Tampouco é decente que o Santos tenha deixado de orientar o garoto para adotar outro nome como profissional. O Junior não tem nenhuma responsabilidade pelo crime cometido pelo pai e tem todo o direito a uma vida plena e de sucesso, mas manter profissionalmente o apelido do procriador – preso por estupro – é jogar na nossas caras que pouco importa o que Robinho fez. Neymar mesmo disse outro dia a respeito do Junior que se sente bem por estar ao lado dele diante de tudo o que o pai está passando. O pai está passando? Nada sobre a mulher estuprada? Como ela estará? O que o pai está passando é efeito do crime que ele cometeu.
Seria preciso que os profissionais da área entendessem que a simples menção do nome de Robinho causa gatilhos em muitas mulheres que amam esse jogo. A imagem dele é a imagem de nossos abusadores. A condescendência com ele é a condescendência com nossos abusadores. Escutar ele ser citado com elogios a sua performance enquanto atleta e sem ressalva alguma é repulsivo. Seria preciso que houvesse a ponderação e a contextualização. Elogiar o jogador sem deixar de falar do homem. Não se separa uma coisa da outra.

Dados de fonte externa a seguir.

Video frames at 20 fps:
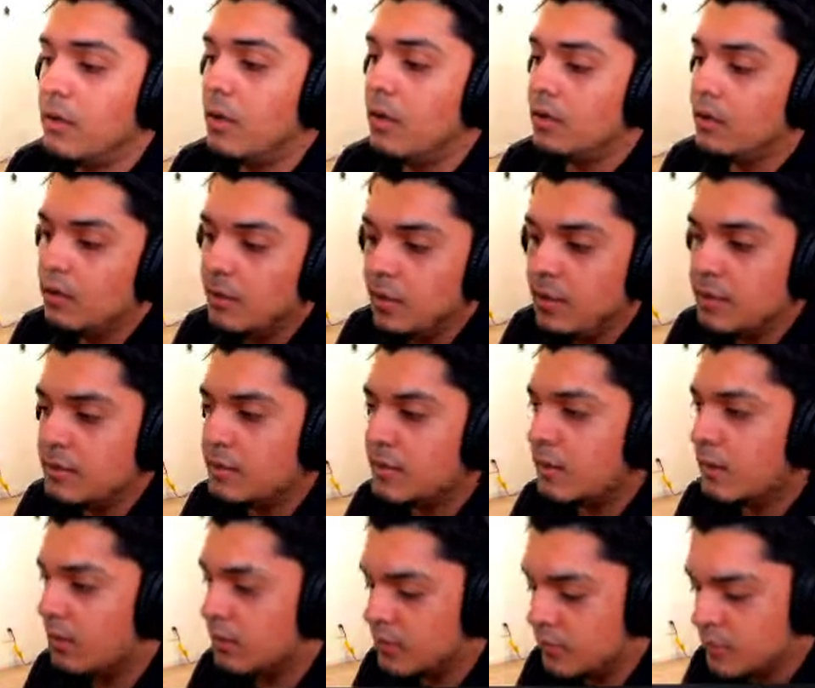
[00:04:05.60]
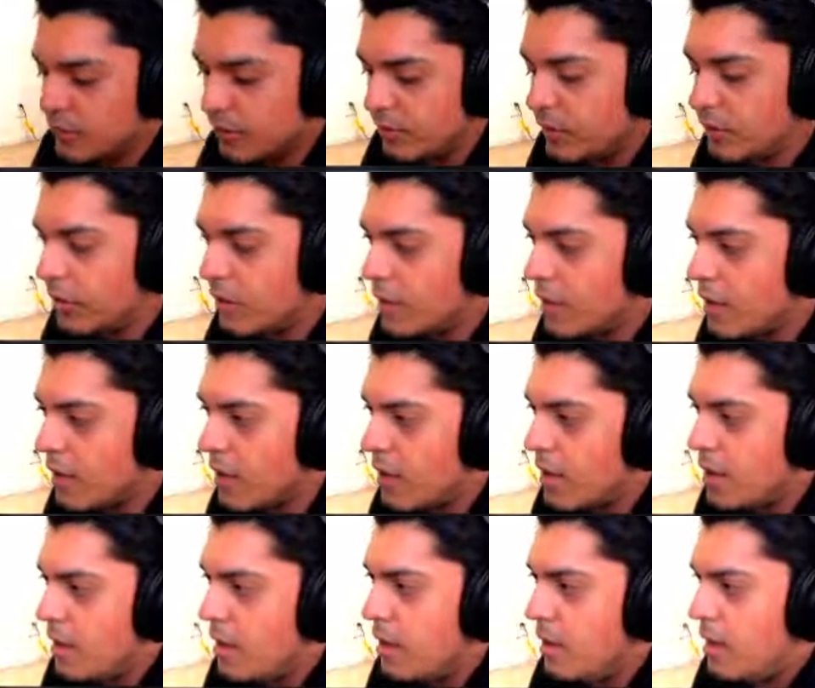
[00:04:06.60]
launcher or shooter.
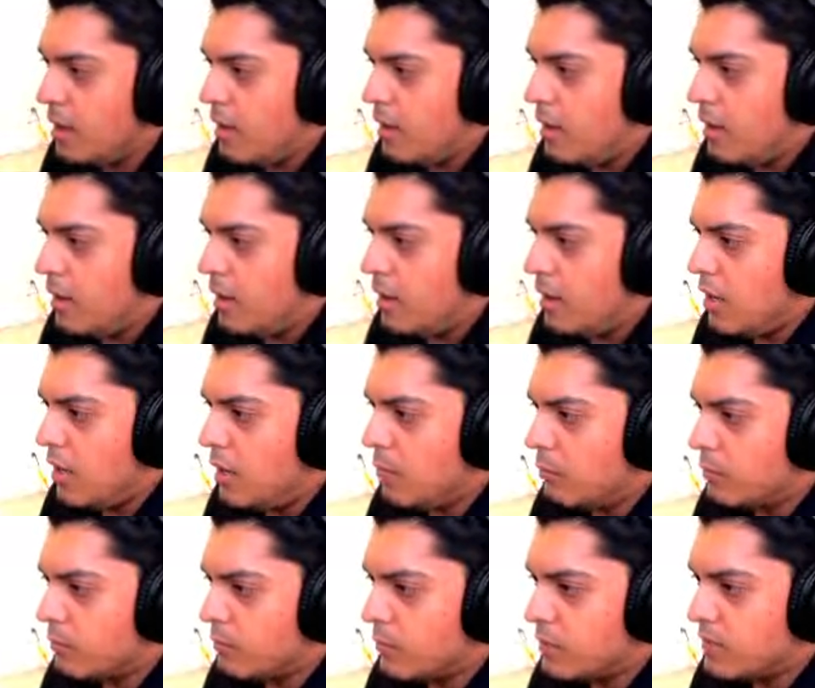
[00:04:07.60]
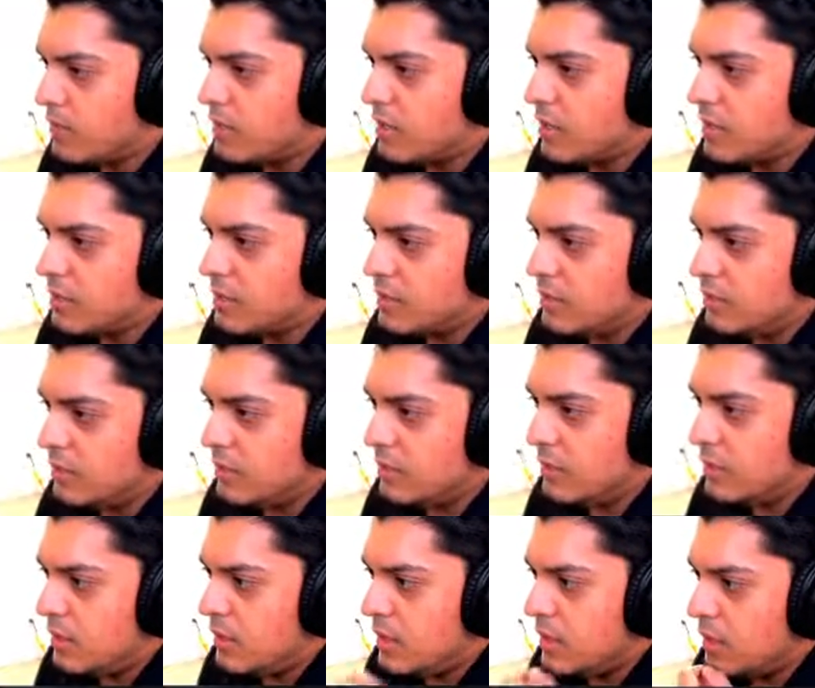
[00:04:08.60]
We were
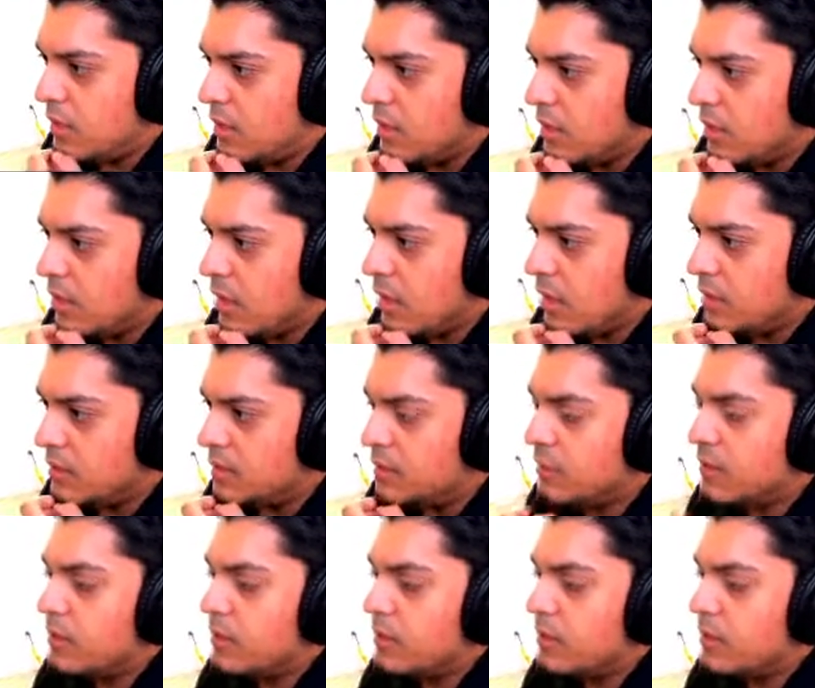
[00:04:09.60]
discussing, lastly,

Robinho está preso por um crime hediondo. As mulheres que assistem ao jogo sabem exatamente o que acontece com nossas vidas depois do estupro, do abuso, do assédio, da importunação. Que os narradores ignorem essa parte da história é violento e indigno. Robinho não é vítima de coisa alguma; ele é o algoz. Elogiá-lo sem ressalvas é dizer que o que ele fez não é nada, não importa. Colocá-lo na posição de vítima, como fez Neymar, soa como um apoio ao crime que ele cometeu e pelo qual está preso.

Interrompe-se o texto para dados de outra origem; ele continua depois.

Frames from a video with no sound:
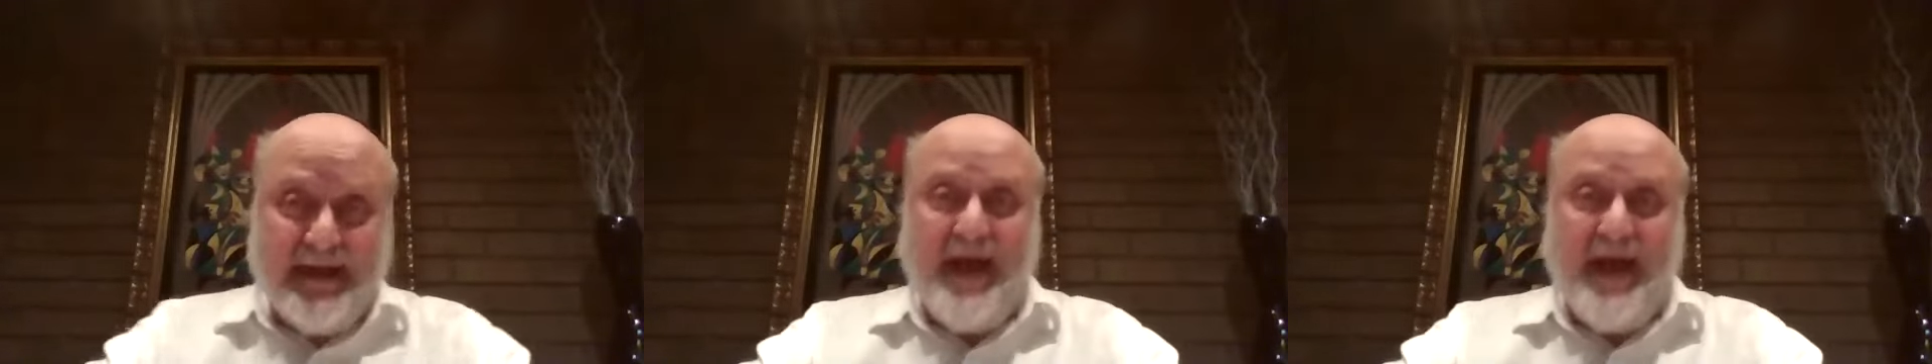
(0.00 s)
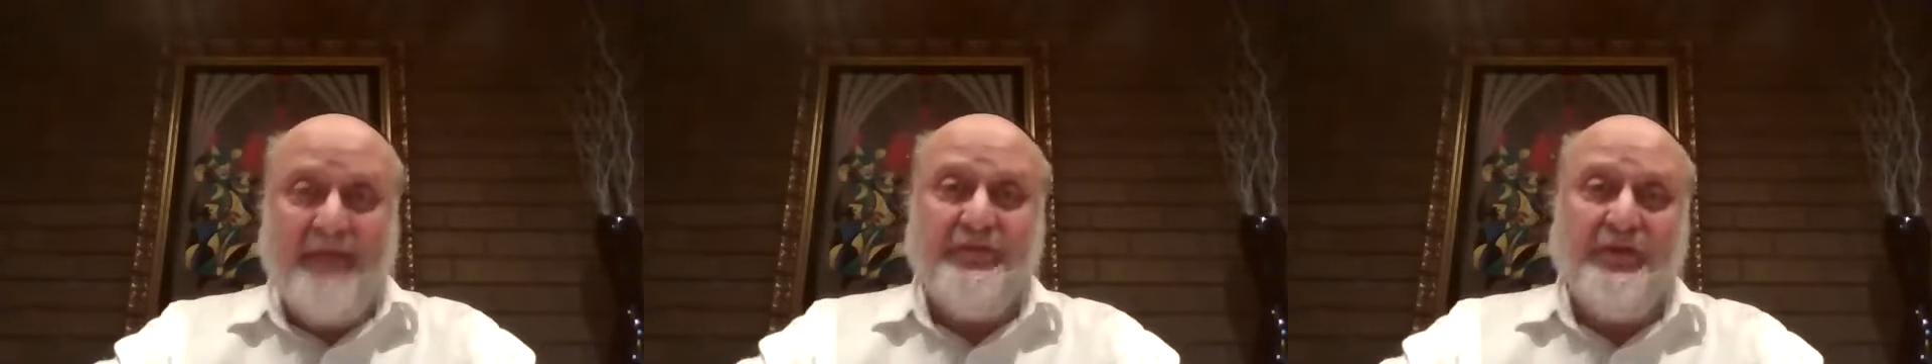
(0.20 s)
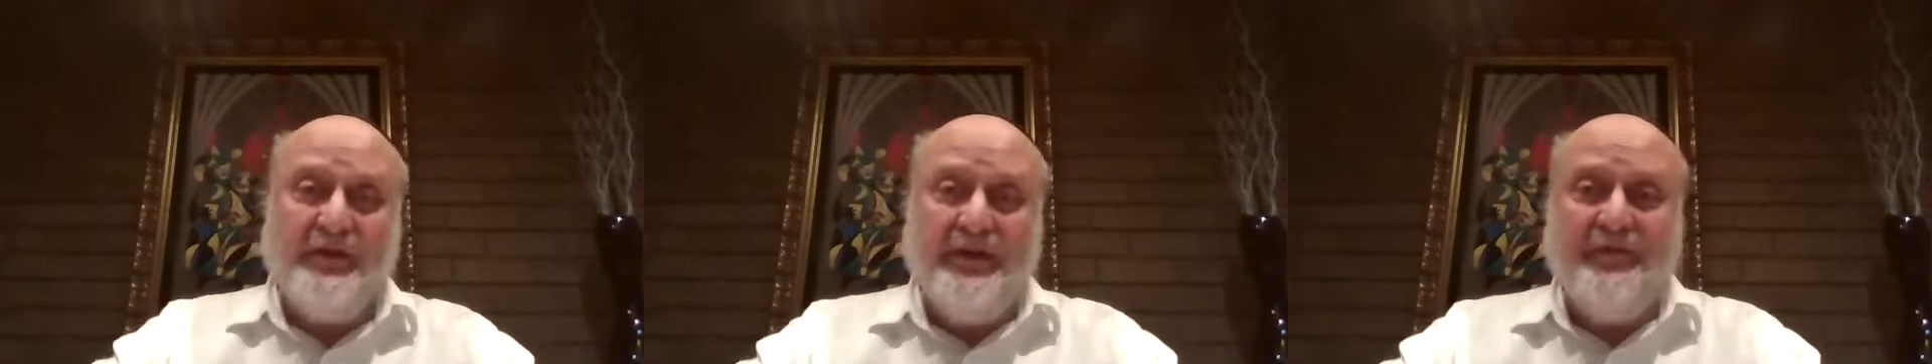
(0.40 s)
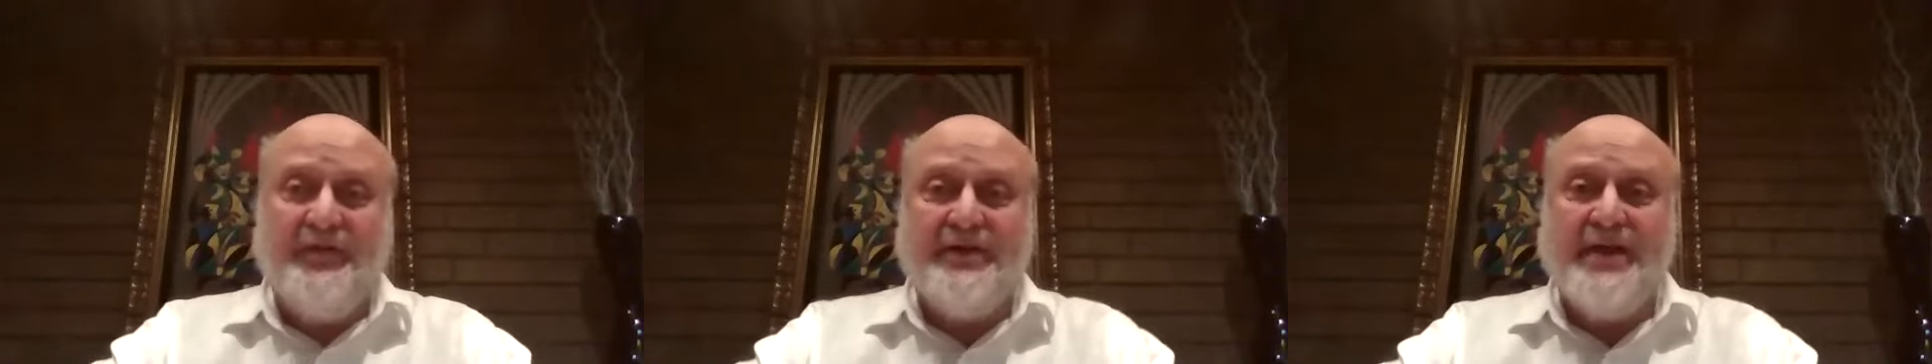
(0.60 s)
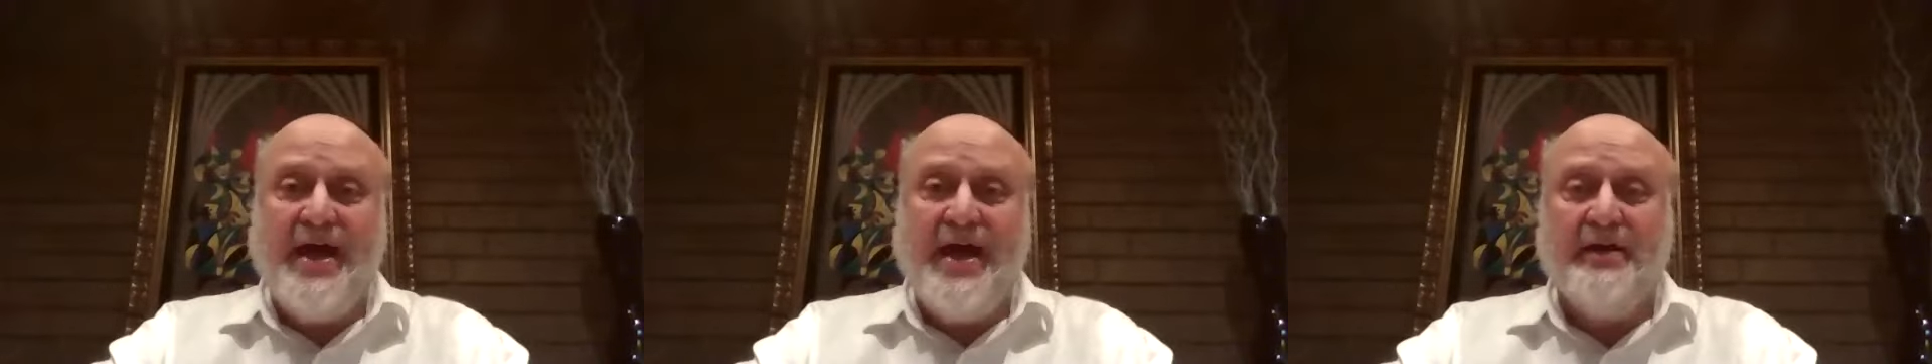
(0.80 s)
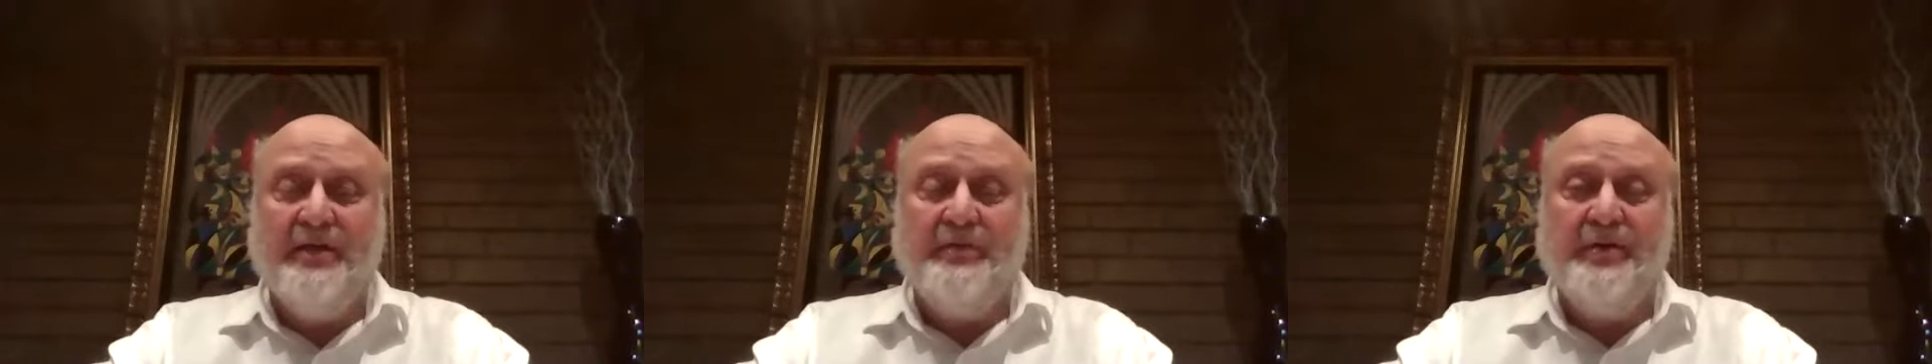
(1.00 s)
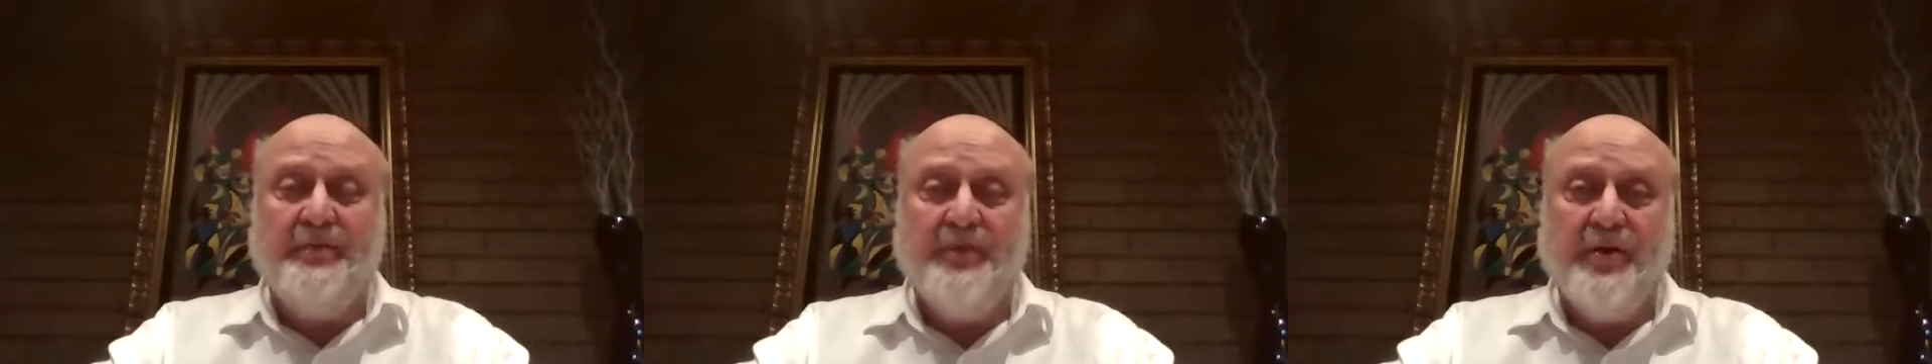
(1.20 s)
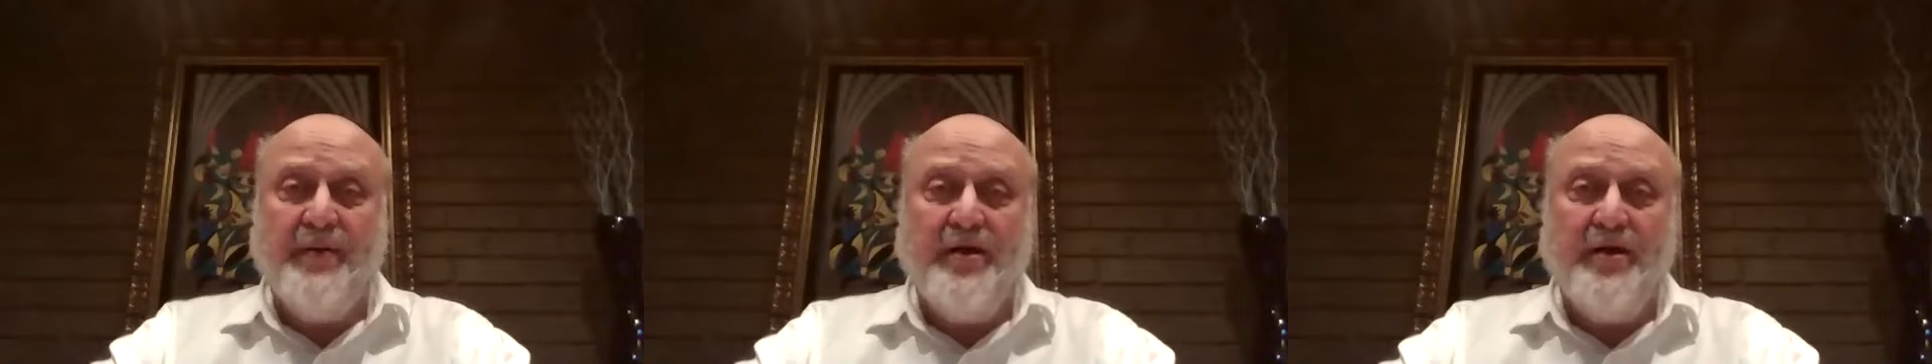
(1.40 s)
You have to lift this schach a little bit,
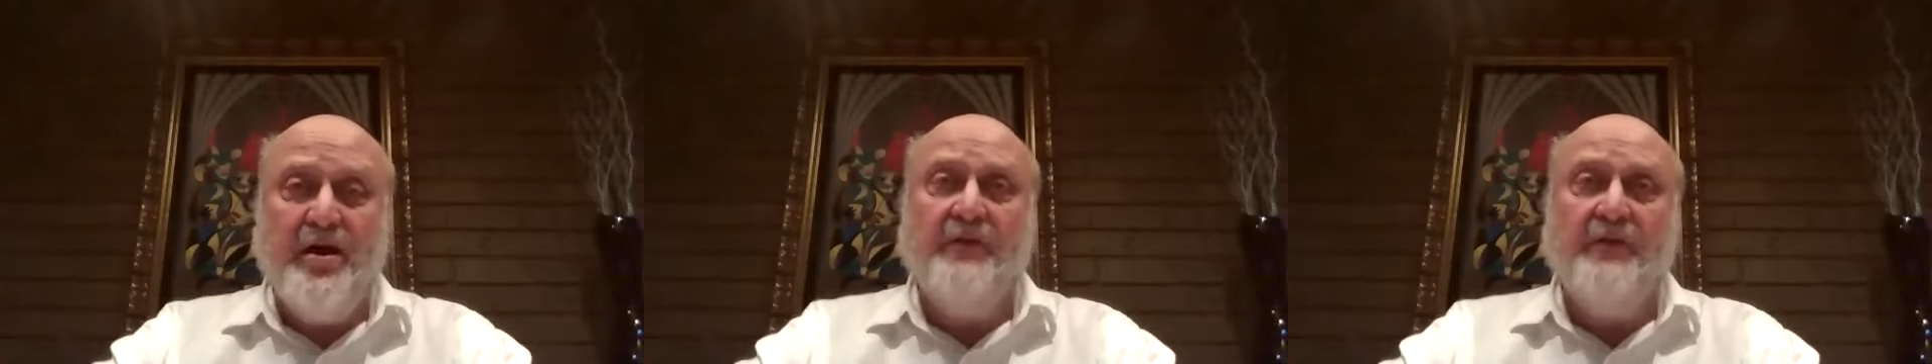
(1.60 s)
put it back on.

Robinho pode compreender a gravidade do que fez e sair da prisão reformado. Não apostaria nisso, mas seguir acreditando que as pessoas se transformam é, para boa parte de todas nós que amamos esse jogo, ferramenta de sobrevivência. A gente ama um esporte que nos odeia e que todos os dias, mesmo que seja através da voz alegre e pretensamente simpática de muitos narradores e comentaristas, reafirma esse ódio.